Светлый фон

Вера смотрит на мать, они обе пожимают плечами.

– Наше собственное мастерство ограничивается конским хвостиком, – признается Мэрайя. – Для нас любой вариант шикарен.

Кензи берет с макушки своей подопечной прядь волос и разделяет ее на три части.

– В Верином возрасте меня подстригли почти под ноль.

– Ее папа хотел, чтобы она была мальчиком, – шепотом поясняет Вера матери.

– Это правда, – кивает Кензи. – Поэтому как только я стала более или менее самостоятельной, то первым же делом отрастила волосы ниже задницы.

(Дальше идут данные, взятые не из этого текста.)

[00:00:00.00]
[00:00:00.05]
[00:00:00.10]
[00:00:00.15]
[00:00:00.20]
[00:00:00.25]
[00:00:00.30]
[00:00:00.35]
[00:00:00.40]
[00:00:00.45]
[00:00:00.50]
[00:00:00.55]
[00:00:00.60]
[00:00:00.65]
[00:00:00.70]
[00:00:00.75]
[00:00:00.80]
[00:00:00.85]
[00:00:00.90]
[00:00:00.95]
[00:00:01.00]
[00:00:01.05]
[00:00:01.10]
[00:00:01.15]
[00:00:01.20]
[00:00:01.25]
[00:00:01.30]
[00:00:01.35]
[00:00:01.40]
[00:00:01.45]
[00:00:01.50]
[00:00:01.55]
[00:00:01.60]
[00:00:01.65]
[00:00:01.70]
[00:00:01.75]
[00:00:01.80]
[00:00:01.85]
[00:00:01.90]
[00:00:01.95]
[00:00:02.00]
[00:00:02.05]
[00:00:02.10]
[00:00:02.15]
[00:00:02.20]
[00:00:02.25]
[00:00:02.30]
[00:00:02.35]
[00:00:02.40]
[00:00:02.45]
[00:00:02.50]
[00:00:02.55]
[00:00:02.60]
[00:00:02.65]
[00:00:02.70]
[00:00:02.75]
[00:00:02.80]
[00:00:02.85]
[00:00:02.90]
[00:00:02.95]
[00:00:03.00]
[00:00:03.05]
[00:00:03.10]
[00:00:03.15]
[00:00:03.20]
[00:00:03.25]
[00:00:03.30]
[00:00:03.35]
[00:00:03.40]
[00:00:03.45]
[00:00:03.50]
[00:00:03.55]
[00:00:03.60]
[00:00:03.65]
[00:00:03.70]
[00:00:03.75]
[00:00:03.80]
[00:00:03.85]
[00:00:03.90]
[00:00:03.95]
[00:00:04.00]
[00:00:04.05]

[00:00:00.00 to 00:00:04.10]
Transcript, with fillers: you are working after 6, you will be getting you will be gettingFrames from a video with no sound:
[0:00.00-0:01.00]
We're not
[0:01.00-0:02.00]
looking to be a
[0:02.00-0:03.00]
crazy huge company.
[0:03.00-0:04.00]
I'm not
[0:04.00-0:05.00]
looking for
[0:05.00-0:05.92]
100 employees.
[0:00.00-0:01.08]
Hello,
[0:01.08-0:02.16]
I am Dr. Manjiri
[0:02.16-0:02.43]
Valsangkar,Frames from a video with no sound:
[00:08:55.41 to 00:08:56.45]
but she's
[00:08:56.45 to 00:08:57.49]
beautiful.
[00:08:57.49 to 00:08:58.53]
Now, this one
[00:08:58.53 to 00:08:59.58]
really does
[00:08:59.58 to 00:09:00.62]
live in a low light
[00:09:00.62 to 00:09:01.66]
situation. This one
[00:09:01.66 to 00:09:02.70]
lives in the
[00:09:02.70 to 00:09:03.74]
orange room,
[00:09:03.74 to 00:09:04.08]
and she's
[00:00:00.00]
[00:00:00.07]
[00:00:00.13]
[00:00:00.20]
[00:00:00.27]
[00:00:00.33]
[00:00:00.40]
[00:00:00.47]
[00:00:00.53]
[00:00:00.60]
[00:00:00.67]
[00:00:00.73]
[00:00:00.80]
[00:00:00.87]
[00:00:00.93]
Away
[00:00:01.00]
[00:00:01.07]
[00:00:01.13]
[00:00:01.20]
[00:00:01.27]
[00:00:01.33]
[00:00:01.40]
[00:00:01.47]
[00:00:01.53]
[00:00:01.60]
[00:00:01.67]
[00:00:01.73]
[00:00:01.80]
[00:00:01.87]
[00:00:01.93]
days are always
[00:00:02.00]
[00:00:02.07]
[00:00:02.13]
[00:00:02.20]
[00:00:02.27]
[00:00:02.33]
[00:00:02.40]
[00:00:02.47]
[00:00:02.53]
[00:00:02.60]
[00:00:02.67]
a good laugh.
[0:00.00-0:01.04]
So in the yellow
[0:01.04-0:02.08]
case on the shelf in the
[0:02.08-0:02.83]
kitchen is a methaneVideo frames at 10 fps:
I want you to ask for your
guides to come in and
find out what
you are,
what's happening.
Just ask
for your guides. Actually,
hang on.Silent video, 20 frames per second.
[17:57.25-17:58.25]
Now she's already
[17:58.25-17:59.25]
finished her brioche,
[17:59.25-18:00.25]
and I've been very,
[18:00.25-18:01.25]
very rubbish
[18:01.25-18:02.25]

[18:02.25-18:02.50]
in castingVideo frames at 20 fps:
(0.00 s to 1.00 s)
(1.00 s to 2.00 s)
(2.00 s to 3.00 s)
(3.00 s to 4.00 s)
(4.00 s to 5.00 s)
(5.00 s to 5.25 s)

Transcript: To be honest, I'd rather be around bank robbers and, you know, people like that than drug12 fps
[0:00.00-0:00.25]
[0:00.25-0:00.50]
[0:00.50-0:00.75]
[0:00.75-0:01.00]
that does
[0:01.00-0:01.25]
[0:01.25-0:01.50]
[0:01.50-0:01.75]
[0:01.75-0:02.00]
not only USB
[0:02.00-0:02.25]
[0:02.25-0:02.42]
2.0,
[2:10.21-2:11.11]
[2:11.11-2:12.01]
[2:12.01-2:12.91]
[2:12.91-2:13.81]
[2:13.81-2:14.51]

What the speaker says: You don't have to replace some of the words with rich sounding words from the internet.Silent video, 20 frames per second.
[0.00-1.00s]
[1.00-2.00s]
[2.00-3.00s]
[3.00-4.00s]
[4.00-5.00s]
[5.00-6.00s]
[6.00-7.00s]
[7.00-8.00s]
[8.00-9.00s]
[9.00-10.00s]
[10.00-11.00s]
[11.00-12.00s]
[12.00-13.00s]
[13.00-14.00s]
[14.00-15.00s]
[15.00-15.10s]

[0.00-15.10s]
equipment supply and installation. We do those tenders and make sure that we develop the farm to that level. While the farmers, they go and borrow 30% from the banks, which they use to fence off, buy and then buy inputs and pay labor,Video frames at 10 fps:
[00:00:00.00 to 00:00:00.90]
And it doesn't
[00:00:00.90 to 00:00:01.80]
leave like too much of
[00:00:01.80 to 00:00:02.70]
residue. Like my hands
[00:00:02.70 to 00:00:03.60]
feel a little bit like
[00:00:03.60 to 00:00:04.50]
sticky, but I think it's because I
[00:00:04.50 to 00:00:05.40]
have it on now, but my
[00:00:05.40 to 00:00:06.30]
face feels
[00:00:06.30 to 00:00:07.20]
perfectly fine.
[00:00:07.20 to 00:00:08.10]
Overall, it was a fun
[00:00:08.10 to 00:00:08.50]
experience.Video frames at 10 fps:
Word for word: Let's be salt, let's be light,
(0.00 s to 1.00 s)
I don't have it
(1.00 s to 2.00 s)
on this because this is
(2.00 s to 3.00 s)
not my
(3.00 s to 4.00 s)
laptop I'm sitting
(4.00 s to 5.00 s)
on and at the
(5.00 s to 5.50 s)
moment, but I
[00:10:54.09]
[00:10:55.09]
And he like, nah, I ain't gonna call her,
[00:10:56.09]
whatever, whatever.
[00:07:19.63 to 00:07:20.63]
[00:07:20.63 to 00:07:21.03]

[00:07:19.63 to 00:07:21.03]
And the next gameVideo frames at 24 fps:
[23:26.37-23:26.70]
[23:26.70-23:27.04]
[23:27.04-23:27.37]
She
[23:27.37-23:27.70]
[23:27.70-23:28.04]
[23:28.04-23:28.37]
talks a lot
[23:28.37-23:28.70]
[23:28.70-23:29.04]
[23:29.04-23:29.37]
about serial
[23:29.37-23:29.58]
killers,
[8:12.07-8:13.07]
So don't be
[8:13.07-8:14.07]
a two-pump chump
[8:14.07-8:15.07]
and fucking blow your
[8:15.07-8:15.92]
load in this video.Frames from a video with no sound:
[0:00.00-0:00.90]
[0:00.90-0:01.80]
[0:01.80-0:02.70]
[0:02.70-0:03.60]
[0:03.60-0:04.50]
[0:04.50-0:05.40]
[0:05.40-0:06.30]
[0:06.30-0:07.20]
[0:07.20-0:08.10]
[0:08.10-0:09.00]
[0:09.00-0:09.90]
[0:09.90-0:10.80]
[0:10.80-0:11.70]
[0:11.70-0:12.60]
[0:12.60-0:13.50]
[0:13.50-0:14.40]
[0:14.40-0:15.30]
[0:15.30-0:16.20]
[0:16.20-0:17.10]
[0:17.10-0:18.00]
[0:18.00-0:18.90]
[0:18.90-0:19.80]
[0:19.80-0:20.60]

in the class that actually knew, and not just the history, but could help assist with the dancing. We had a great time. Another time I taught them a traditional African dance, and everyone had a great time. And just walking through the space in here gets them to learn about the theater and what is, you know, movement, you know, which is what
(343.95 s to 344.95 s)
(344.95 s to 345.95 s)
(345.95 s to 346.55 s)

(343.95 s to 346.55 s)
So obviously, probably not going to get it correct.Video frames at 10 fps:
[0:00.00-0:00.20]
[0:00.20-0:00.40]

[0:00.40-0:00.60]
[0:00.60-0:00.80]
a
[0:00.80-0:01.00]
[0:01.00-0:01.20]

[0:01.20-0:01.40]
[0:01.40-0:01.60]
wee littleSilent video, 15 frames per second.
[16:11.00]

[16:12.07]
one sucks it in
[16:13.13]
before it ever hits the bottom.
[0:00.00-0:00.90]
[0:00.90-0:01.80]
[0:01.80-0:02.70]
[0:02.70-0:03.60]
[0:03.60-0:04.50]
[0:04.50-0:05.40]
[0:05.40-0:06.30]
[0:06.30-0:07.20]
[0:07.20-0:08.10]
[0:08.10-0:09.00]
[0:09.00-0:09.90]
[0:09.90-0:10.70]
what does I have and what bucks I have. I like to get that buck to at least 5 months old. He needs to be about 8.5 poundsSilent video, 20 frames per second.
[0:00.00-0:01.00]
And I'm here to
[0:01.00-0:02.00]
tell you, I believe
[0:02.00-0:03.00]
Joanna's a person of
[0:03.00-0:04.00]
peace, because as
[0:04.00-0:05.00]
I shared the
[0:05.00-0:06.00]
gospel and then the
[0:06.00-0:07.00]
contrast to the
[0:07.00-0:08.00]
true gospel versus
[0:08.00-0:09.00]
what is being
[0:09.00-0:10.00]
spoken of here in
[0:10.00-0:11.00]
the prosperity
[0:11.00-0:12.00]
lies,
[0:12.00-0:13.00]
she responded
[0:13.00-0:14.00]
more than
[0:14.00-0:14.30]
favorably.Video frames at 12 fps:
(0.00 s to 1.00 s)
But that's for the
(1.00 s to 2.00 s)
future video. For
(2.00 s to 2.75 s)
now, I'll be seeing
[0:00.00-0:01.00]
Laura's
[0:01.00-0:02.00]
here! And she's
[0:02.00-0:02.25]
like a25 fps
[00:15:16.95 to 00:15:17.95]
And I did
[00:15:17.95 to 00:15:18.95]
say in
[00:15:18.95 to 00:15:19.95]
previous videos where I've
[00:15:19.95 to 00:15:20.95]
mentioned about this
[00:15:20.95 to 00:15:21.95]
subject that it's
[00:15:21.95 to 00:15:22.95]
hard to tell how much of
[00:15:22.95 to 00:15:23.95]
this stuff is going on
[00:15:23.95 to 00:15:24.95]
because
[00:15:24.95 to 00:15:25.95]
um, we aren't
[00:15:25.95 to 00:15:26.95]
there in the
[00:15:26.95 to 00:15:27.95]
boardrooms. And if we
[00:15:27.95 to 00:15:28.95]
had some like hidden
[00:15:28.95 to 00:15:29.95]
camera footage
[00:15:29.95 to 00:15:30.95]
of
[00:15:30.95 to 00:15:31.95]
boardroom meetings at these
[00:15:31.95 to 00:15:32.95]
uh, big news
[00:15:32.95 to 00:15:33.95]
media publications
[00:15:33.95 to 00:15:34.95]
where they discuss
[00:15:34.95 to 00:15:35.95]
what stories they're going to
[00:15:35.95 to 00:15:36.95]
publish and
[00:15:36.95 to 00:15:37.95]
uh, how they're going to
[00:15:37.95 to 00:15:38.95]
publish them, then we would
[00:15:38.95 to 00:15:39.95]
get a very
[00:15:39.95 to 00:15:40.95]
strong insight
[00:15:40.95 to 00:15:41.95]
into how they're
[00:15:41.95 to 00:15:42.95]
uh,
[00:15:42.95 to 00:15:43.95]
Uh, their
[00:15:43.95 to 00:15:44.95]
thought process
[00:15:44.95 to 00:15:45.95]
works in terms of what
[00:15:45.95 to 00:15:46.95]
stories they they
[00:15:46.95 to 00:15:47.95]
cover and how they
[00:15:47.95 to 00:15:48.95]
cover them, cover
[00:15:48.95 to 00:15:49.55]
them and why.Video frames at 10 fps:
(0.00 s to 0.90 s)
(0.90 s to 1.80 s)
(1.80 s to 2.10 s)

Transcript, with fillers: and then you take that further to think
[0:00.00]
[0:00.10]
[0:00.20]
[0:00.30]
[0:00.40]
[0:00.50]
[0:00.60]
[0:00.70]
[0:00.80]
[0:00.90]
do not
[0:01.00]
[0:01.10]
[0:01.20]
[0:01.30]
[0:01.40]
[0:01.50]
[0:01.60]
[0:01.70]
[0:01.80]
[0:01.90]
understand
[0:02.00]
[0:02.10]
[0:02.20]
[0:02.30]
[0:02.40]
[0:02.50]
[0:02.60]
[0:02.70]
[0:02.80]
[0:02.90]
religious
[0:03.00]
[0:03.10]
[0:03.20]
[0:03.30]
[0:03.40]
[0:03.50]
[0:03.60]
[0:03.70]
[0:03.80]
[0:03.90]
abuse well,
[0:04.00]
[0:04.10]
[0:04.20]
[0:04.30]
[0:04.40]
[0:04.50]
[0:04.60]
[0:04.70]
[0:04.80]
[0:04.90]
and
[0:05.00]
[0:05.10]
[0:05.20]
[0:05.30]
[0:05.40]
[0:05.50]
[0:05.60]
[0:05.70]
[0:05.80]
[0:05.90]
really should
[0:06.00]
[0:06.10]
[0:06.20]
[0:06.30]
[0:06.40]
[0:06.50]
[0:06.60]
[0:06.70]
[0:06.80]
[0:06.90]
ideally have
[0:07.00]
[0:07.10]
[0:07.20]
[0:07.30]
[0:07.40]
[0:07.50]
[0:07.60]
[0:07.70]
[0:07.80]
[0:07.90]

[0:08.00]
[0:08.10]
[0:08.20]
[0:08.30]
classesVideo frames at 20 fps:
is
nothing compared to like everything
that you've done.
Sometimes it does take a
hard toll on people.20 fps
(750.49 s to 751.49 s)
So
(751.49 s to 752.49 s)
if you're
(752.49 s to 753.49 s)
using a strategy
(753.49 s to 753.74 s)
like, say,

Хихикнув, Вера громко шепчет Мэрайе:

– Ма! Кензи сказала «задница»!

– Упс!

Кензи плетет косу, каждый раз присоединяя к центральным прядкам волосы сбоку. Мэрайя внимательно смотрит, как будто потом от нее потребуют это повторить.

– Я выросла в Бостоне, – жизнерадостно говорит Кензи. – Вера, ты когда-нибудь была там?

– Нет. – Вера слегка изгибается. – Зато мы ездили в Канзас-Сити.

Канзас-Сити. Это слово звучит для Мэрайи как удар, от которого у нее перехватывает дыхание. Она никогда не врала Кензи, но о своей попытке залечь вместе с дочерью на дно предпочитала не говорить вообще. Теперь ей кажется, что то, о чем она умалчивает, большими буквами написано у нее на лбу. Любой, кто посмотрит ей в лицо, сразу узнает о ее связи с Иэном, о Майкле и о его встрече с Верой.

Канзас-Сити.

– Ты ездила в Бостон, когда была совсем маленькой, солнышко. – Мэрайя делает отчаянную попытку сменить тему. – Ты просто не помнишь.

– А Канзас-Сити помню.

– Милая… Кензи это, наверное, неинтересно.

– Почему же? Я плету, а ты, Вера, рассказывай. Когда вы ездили в Канзас-Сити?

– На прошлой неделе, – отвечает Вера.

Кензи вопросительно поднимает глаза.